Explain the importance of collisions between reacting particles as a criterion for determining reaction rates.
In order for a reaction to occur, the reactants must first collide with each other. This is necessary in order to induce bond breakage (between the reactants) and bond formation (to form the products).
Note that not all collision would result to the formation of the products. There are certain factors: for instance, energy of collision, or the proper orientation of the molecules of the reactant. An increase in the number of successful collisions lead to an increase in the reaction rate.This is so because if the probability of having sucessful collision (collisions of the proper orientation with sufficient energy) is higher, then the reaction would proceed faster since there's a higher rate of 'converting' reactant species to products.
Going back to the factors...
High energy is necessary because this would initiate the reaction by breaking the bonds of the reactants (which is endothermic) prior to forming the bonds that constitute the products.
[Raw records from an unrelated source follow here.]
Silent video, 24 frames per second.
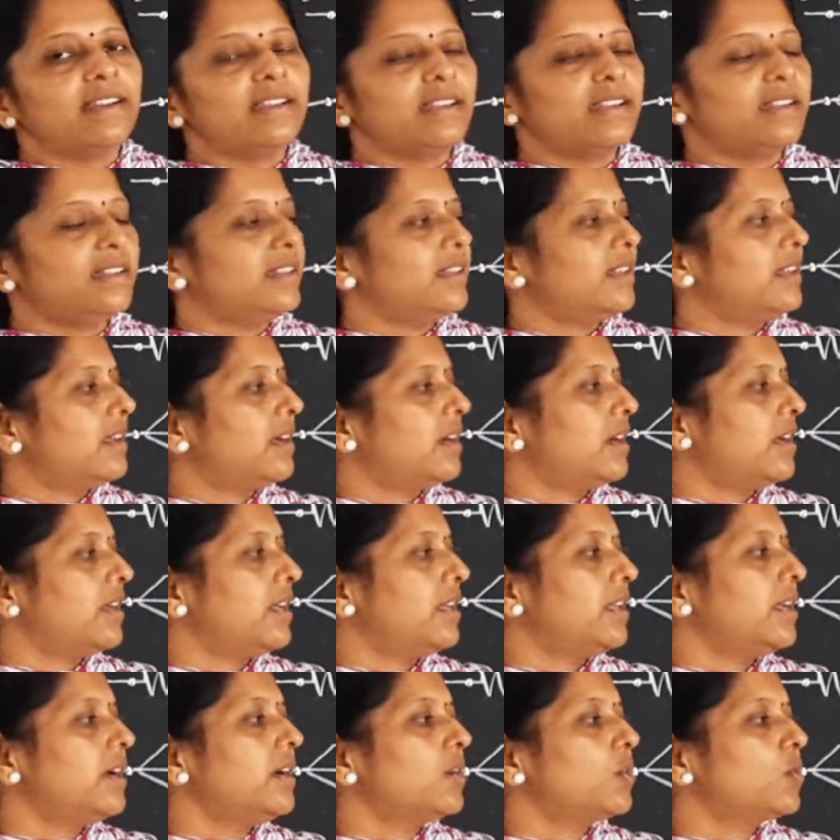
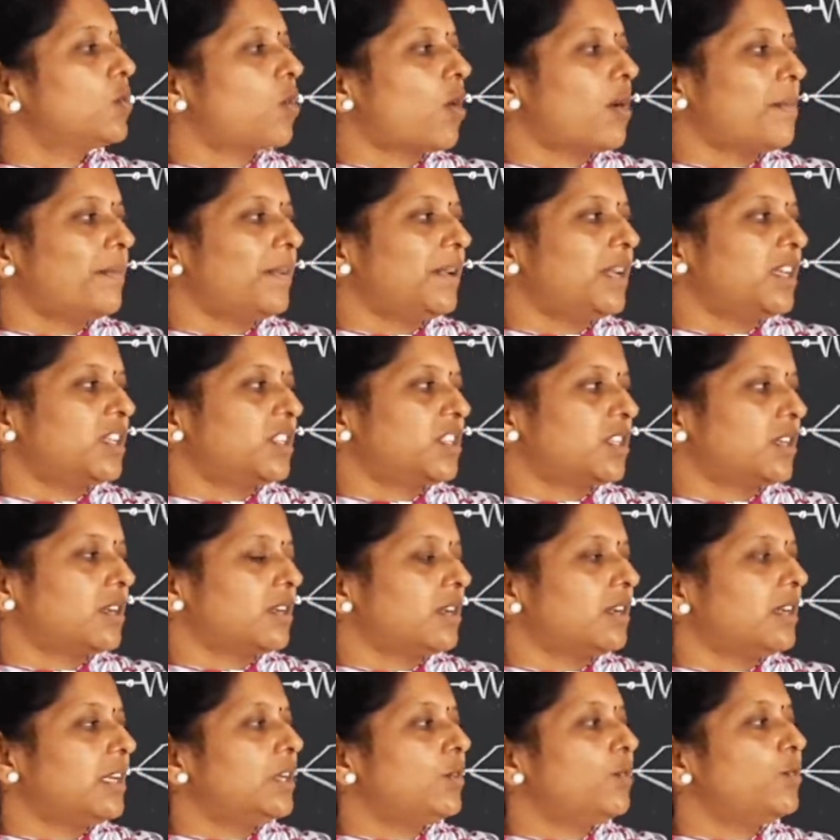in a combination
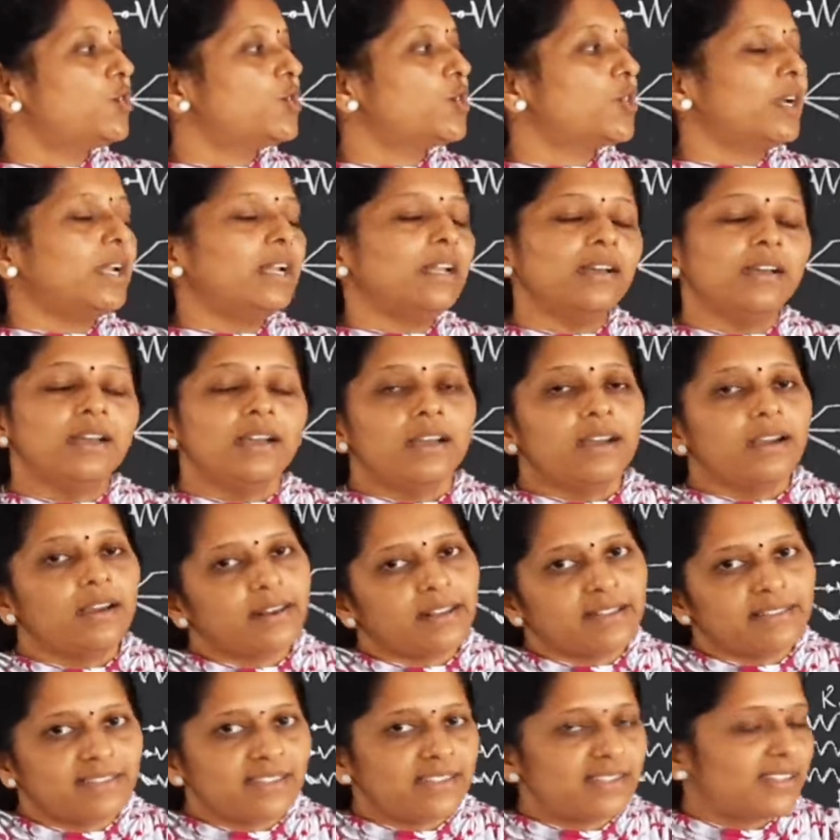individual
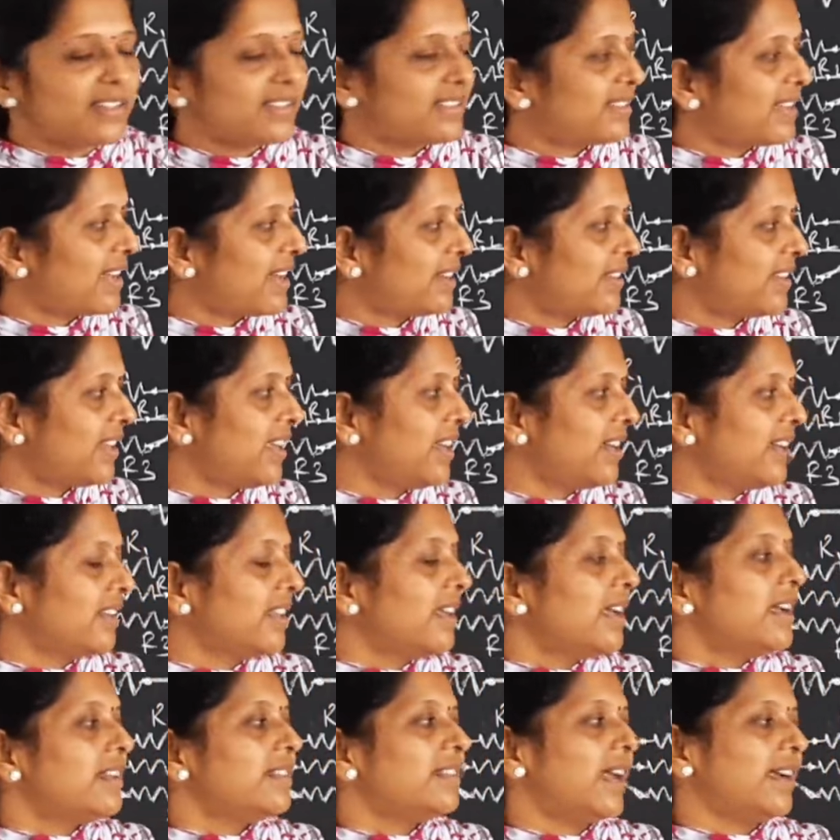resistors are
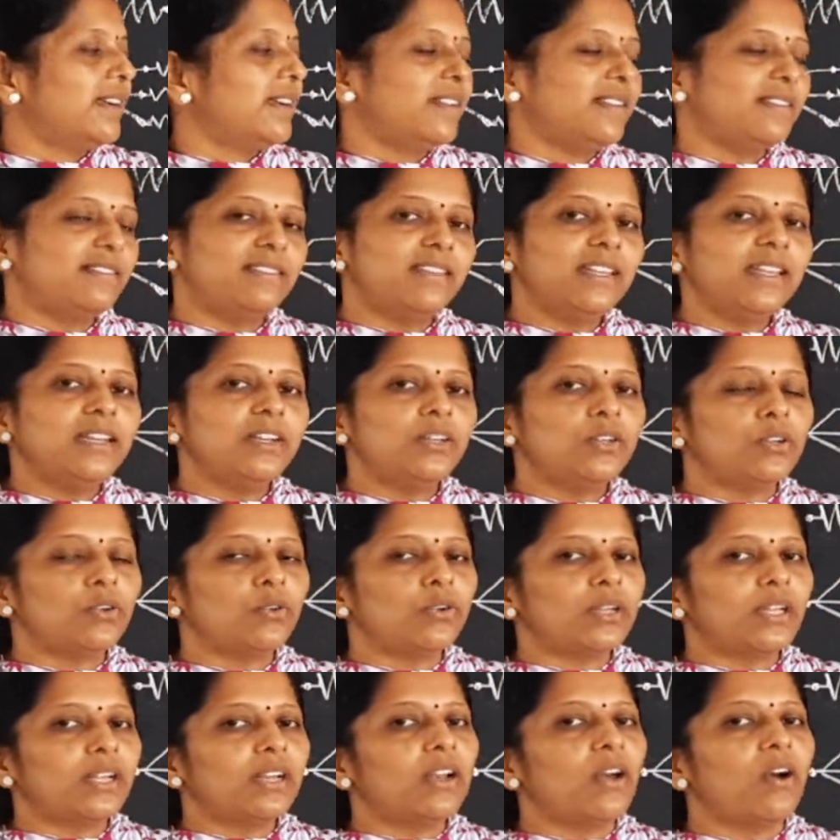there, that is the
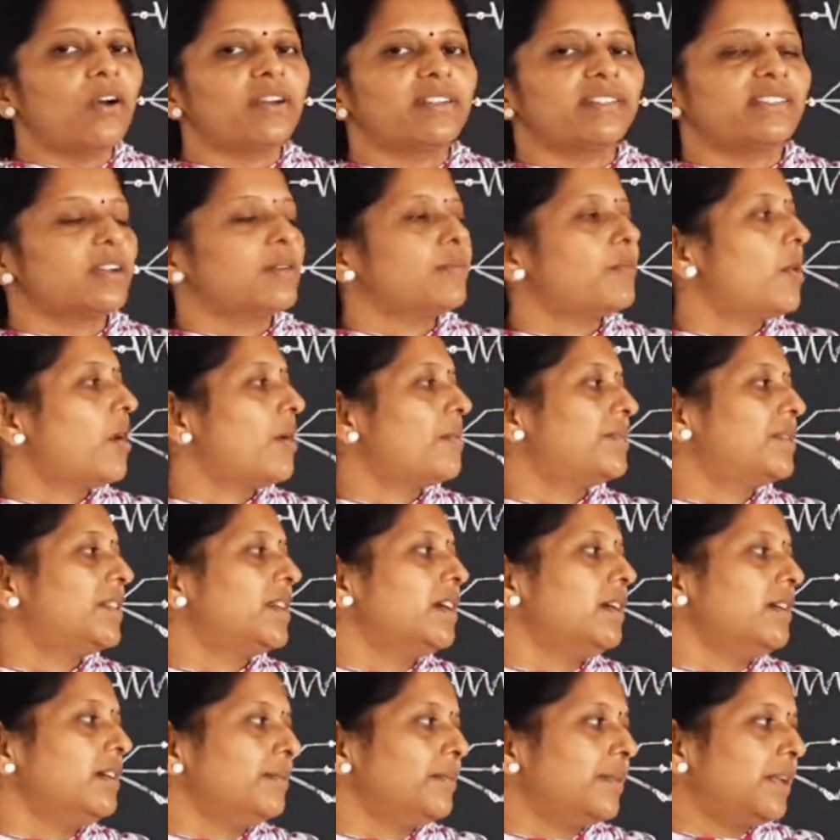total or sum of
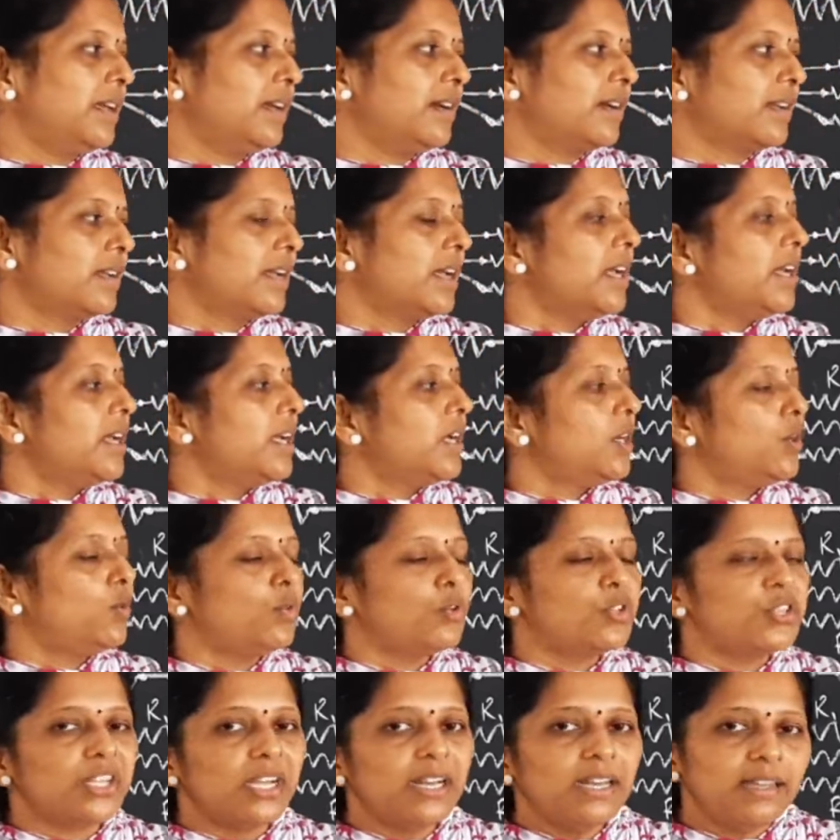the here
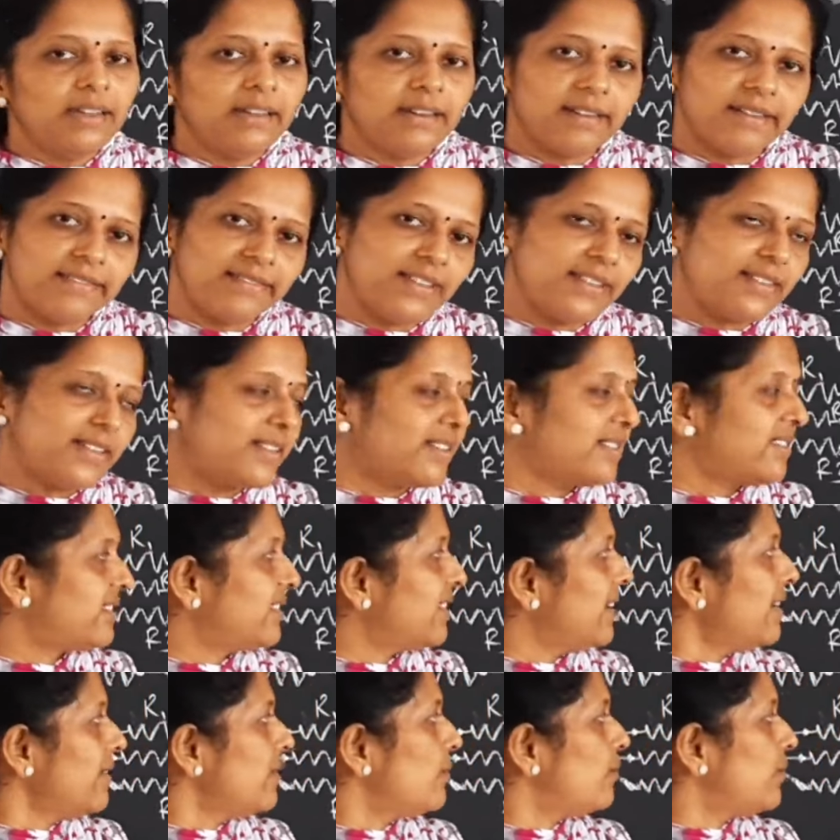individual
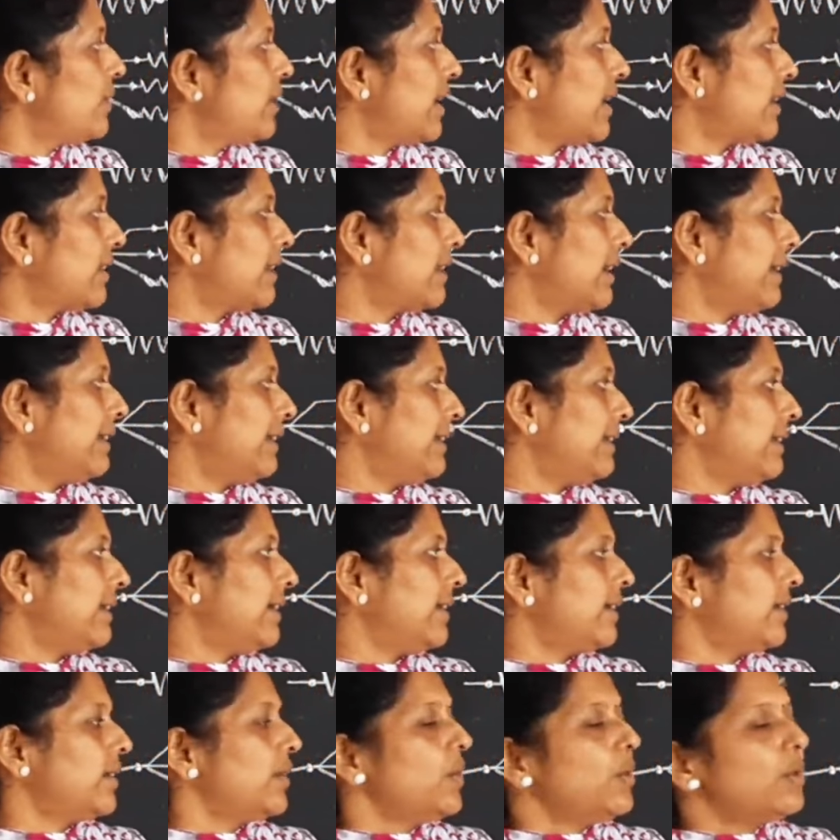resistance we are getting
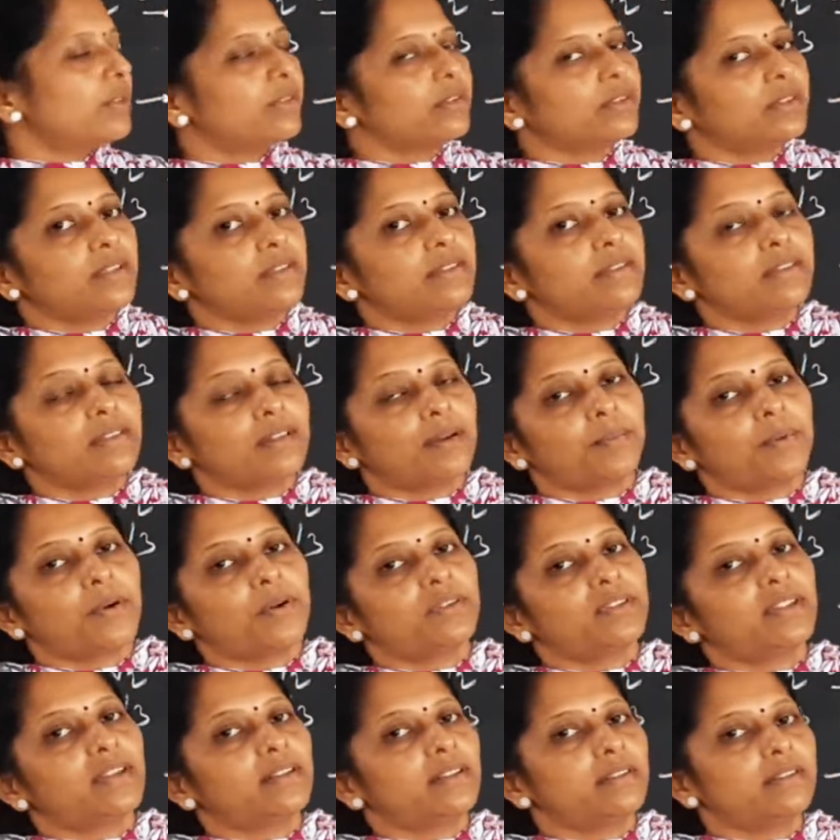here. So this is
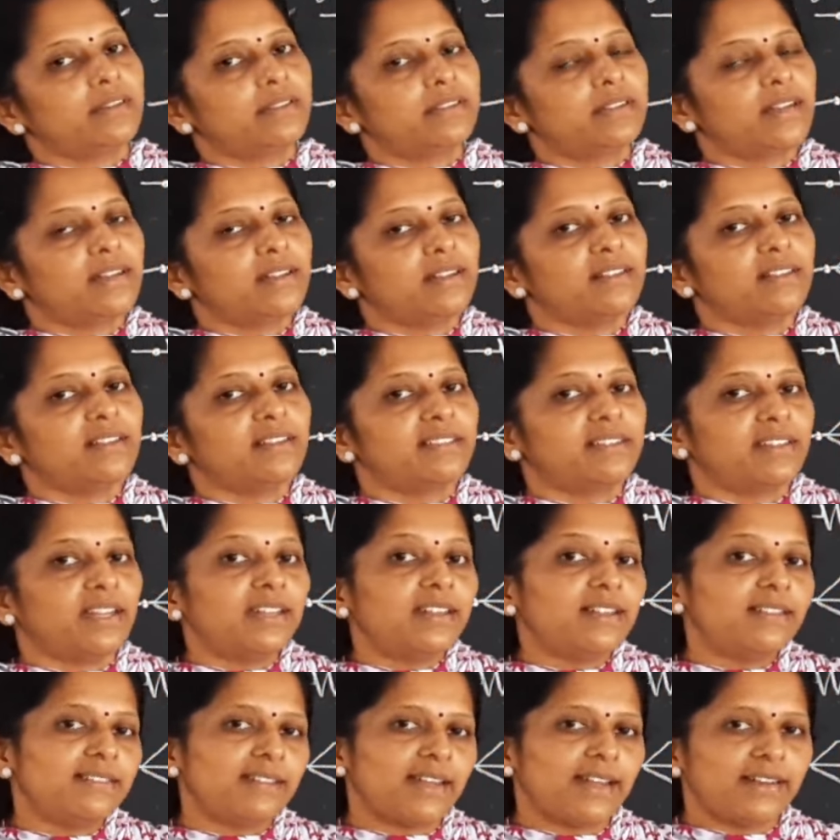about the resistor in a
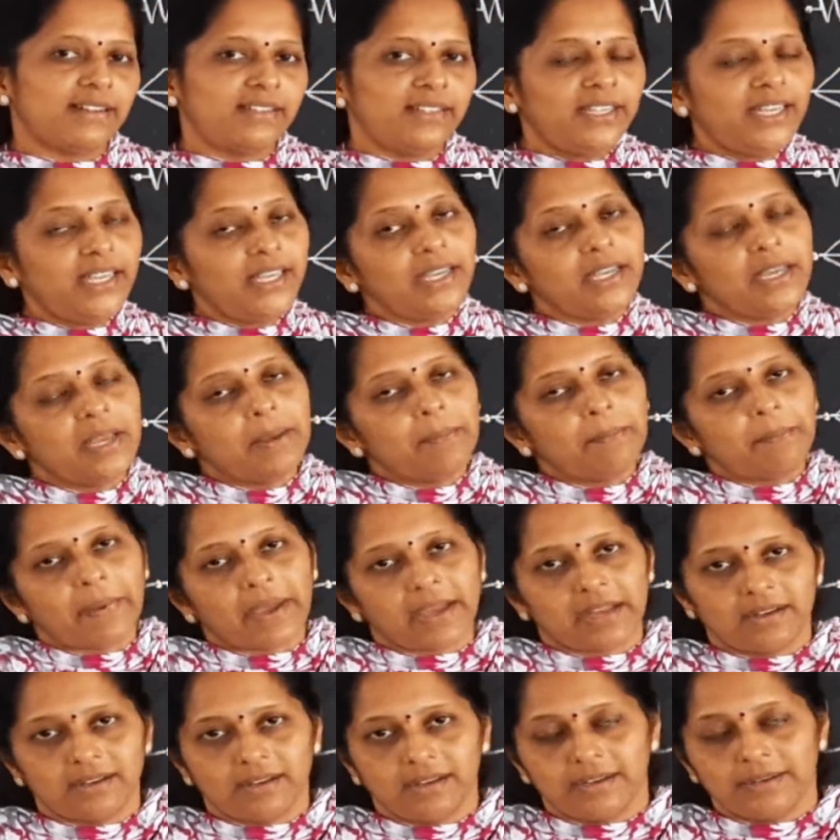series and the
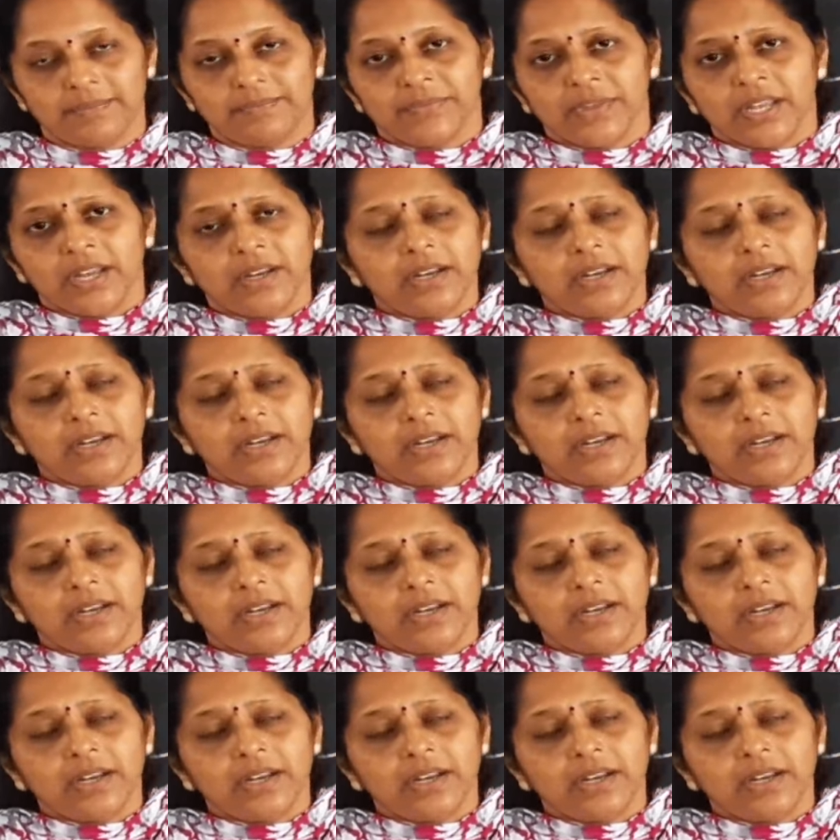parallel.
This is called the activation energy. If collisions have low energy, then it's possible that they won't overcome the activation energy, hence a collision will not result to product formation. To overcome this, one could increase the temperature of the system, hence increase average energy of each molecules (and hence, collisions) and a higher proportion of molecules/collisions will produce products. Hence, higher temperature increases the rate of the reaction. Adding catalysts lowers the activation energy, such that two colliding particles will need lower energy to form products. Both of these result to higher reaction rate.
The orientation of molecules is important as the atoms to be 'connected' must be in close proximity with each other. This is random, really. Increase in the number of total collisions (by increasing temperature) also increases the probability of having successful collisions, and hence higher reaction rates. The same goes for addition of catalysts.